Length: 180–270 minutes
In 1967, the University commemorated the 150th anniversary of Frederick Douglass’s birth with a lecture series. There are eight lectures from Black men who were leaders in their fields. Each lecture is about an hour and a half, so this is a serious (but worthwhile) time commitment. Mead highly recommends listening to all eight, but for those who only want to listen to a couple, she suggests the recordings of historian John Hope Franklin and Whitney Young, a civil rights leader and head of the National Urban League.

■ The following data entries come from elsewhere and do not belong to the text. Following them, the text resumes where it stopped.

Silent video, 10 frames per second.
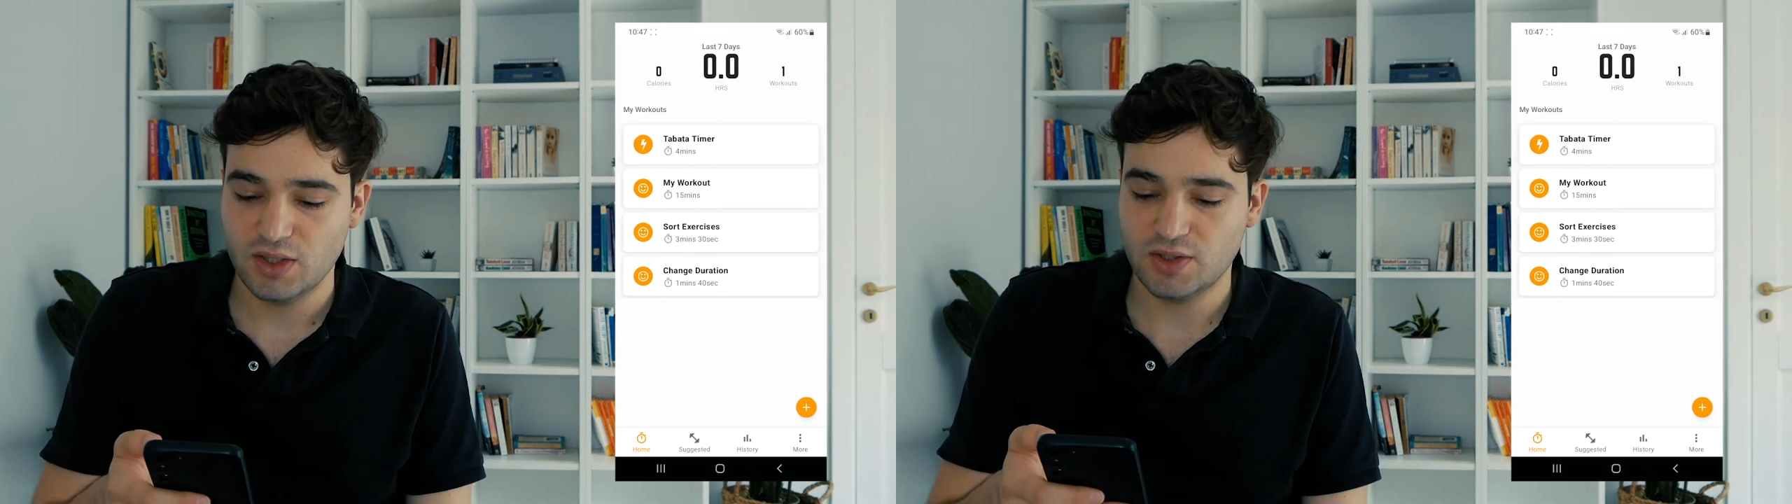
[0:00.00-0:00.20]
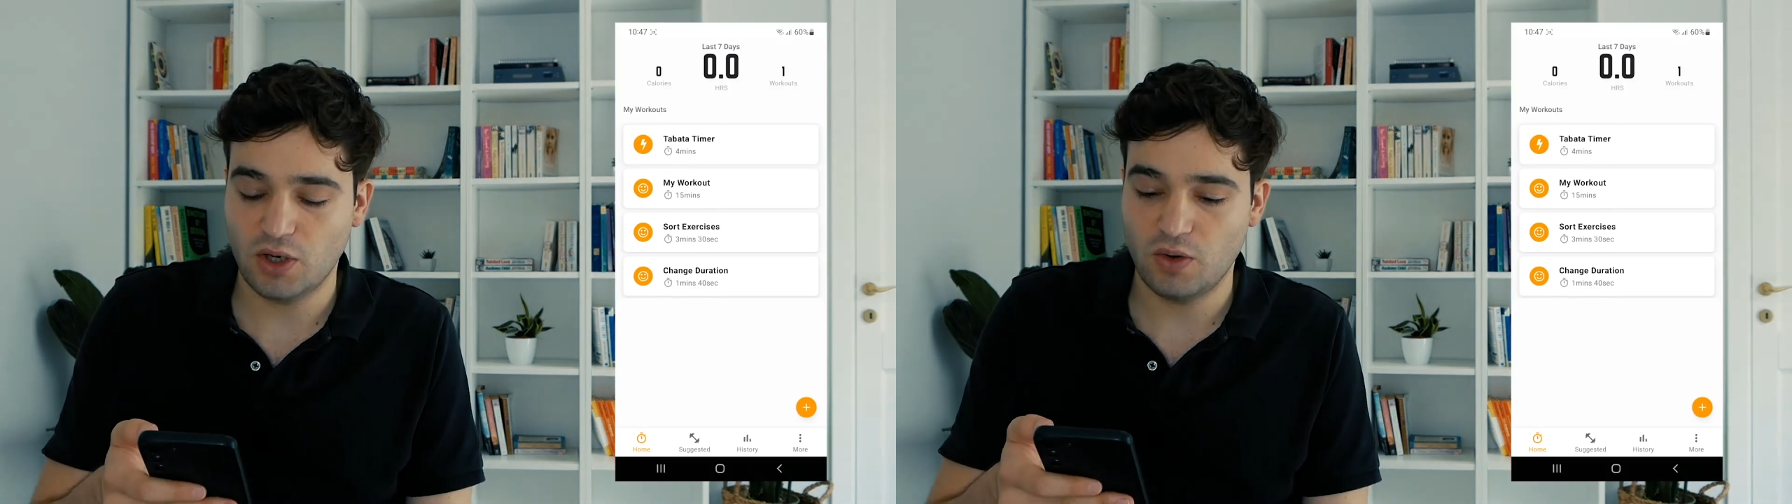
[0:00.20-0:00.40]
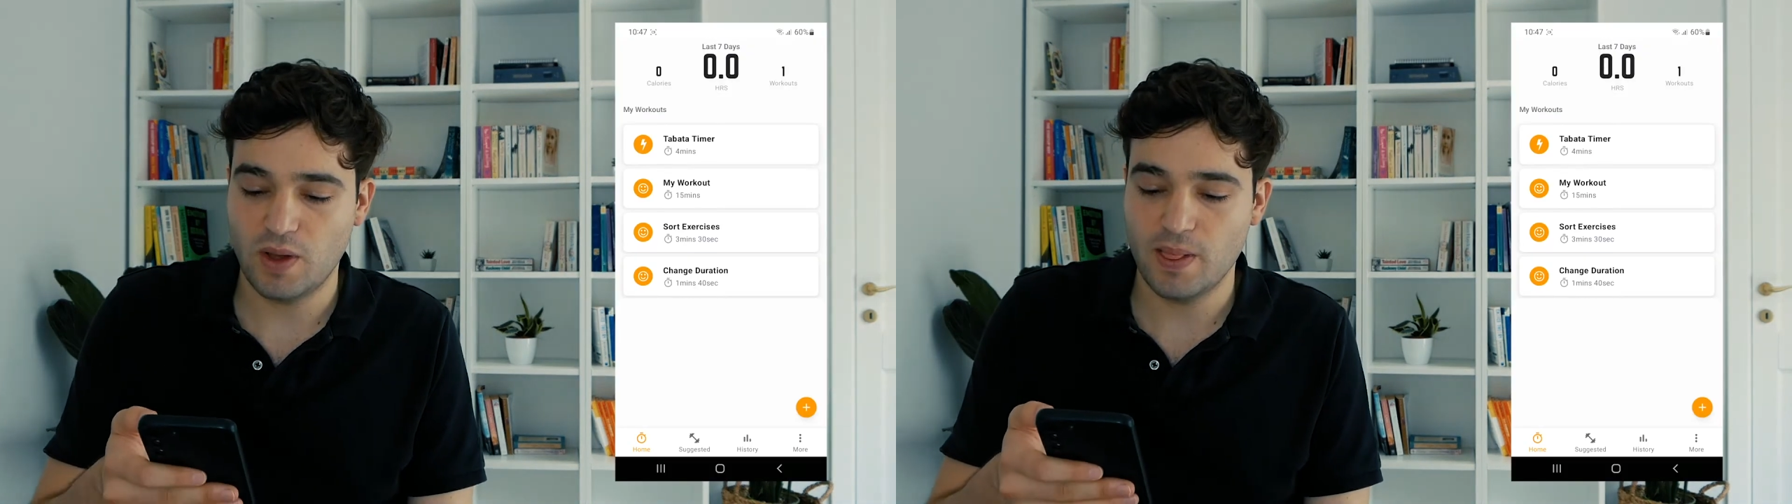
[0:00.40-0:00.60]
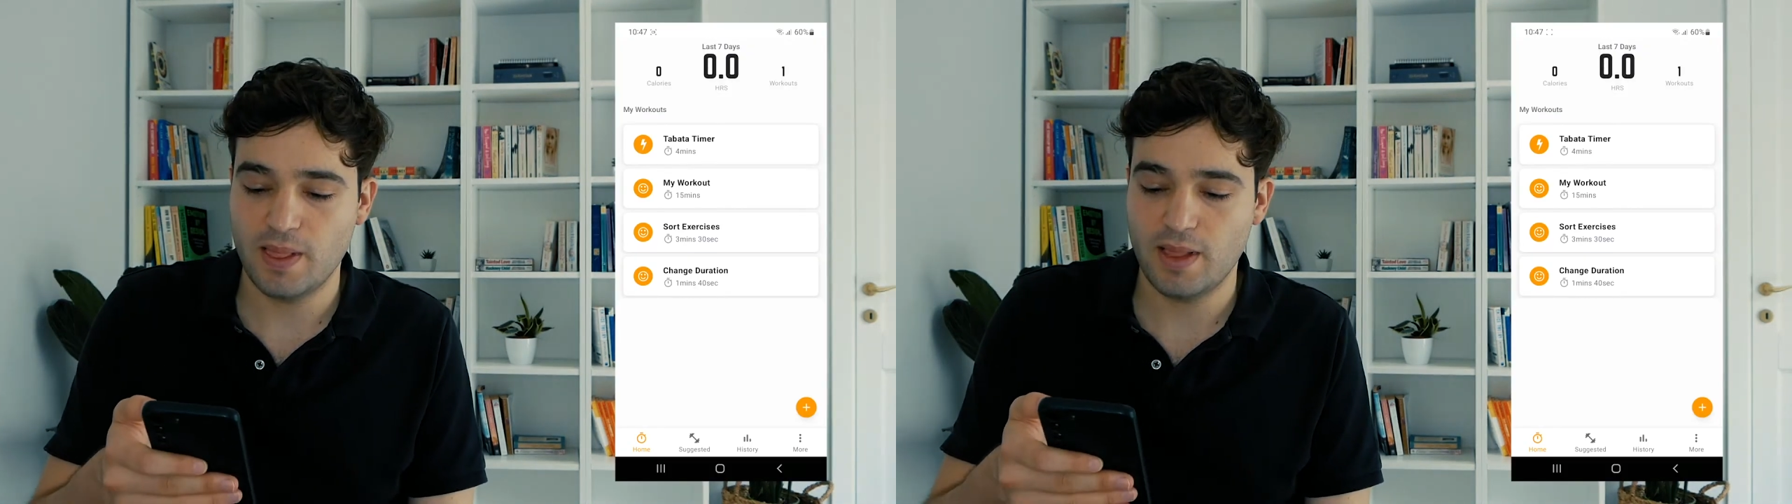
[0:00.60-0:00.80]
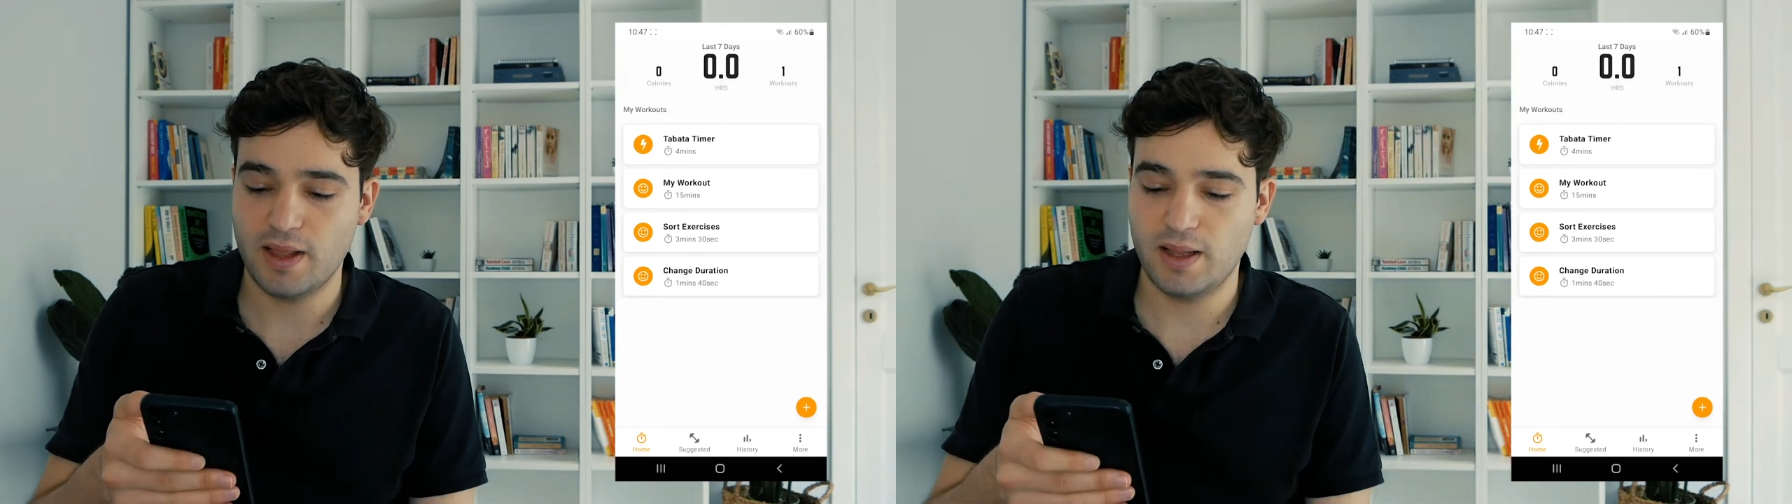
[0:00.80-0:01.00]

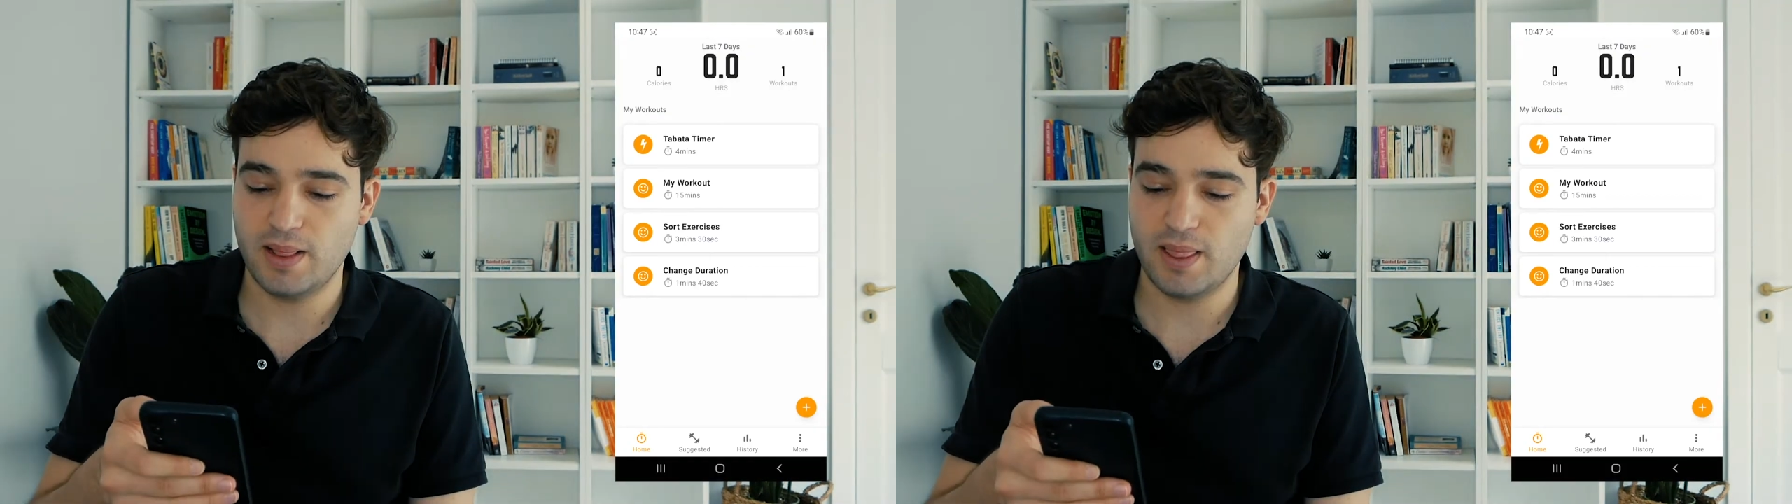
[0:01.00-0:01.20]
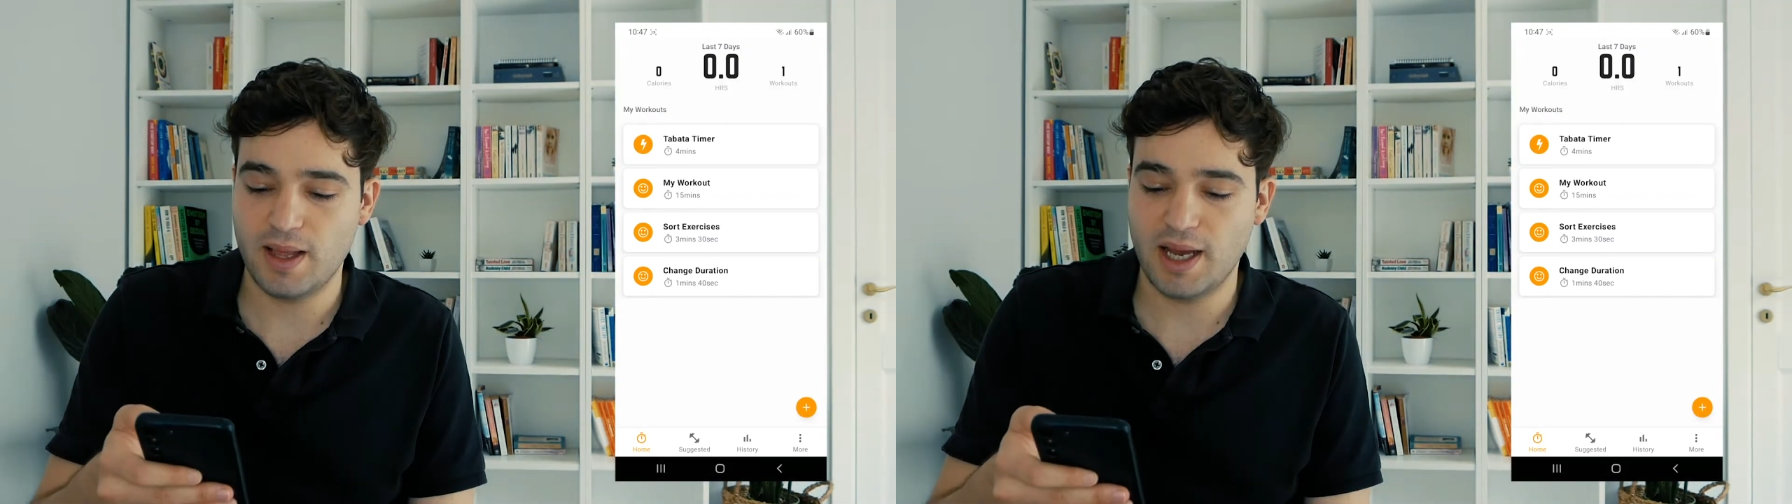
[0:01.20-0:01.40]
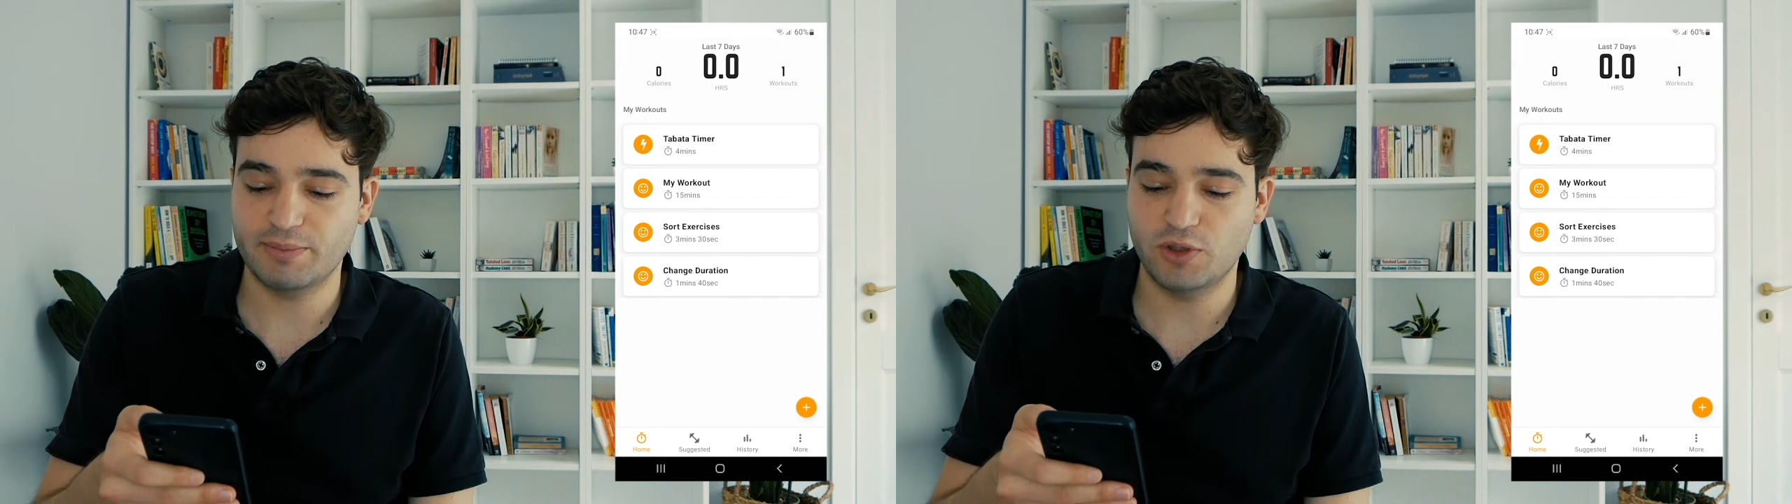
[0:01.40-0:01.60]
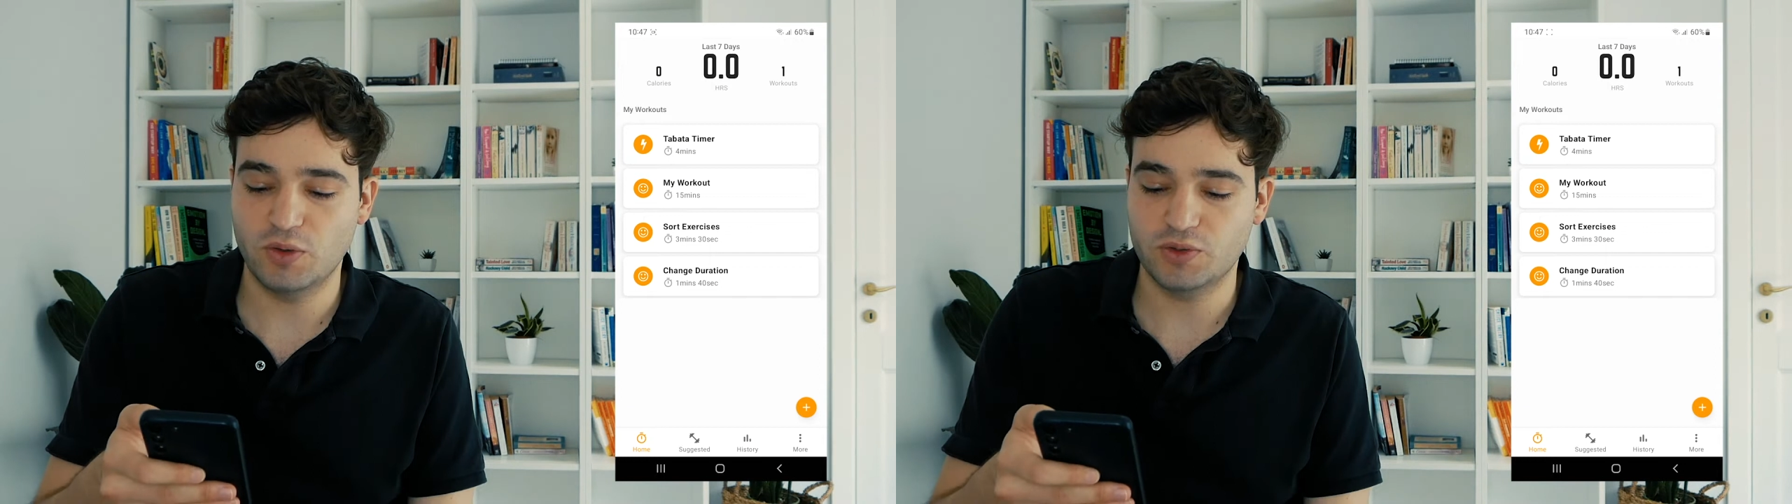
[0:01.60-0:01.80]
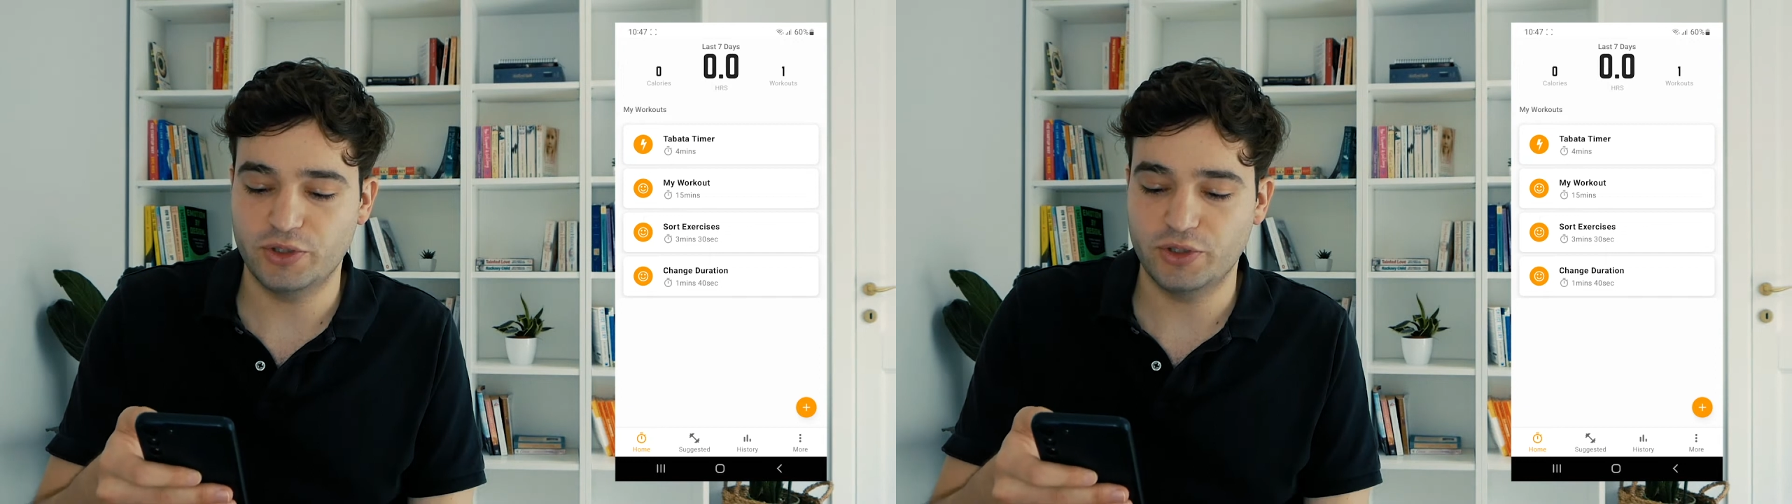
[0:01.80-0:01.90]
So I'm going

“I’m just blown away by these,” says Mead of the lectures. “These men are among the top high-fliers, high-achievers of their time. The series was intended as a venue for them to share their stories and the challenges and obstacles they faced and how they overcame them, went around them, and went through them. I’d love to hear from anyone who attended the lectures.”
Video and audio
“A Giant Leap for Meliora-Kind”
Length: 28 minutes
Don Lyon, who joined the University in 1952 as the director of television and radio, created a biweekly program called “University Open House” to bring Rochester’s people and research to the community. One of Lyon’s guests was astronaut Ed Gibson ʼ59, a member of the Skylab 3 crew, who had just completed the longest mission in space.
“It starts with this great line from Gibson, where he’s defining the mission’s objective,” Mead says. “He says it was to ‘Look up. Look down. And look within.’ And it’s interesting to think about that perspective along with the audience because it was the first time the footage from space was being broadcast anywhere.”
“Best. Commencement. Addresses. Ever.”
Length: 32 minutes
While the exhibit touts all four addresses of the 1985 Commencement ceremony, the time length noted here refers to the duration of the speeches given by Tutu (9 minutes) and Cuomo (23 minutes). What’s important to note about this particular commencement is that South Africa was still under Apartheid, giving additional weight to Tutu’s presence on campus.
“We felt like we had won the lottery,” says Riley. “We were all aware of the unresolved conflict and trauma in his country. So, to have this world-class figure come to our institution, at that time, was very meaningful, and we felt very flattered.”
Locally, Cuomo was also a prominent figure whose charisma, political savvy, and talent as a speaker were all on display.
“Whatever that X-factor is, he had it,” says Riley on Cuomo, “and it was manifest that day. It was clearly not a speech he was giving 100 times a week. It was a speech for this particular event. And you felt elevated by his presence. That was the best possible kind of commencement speech.”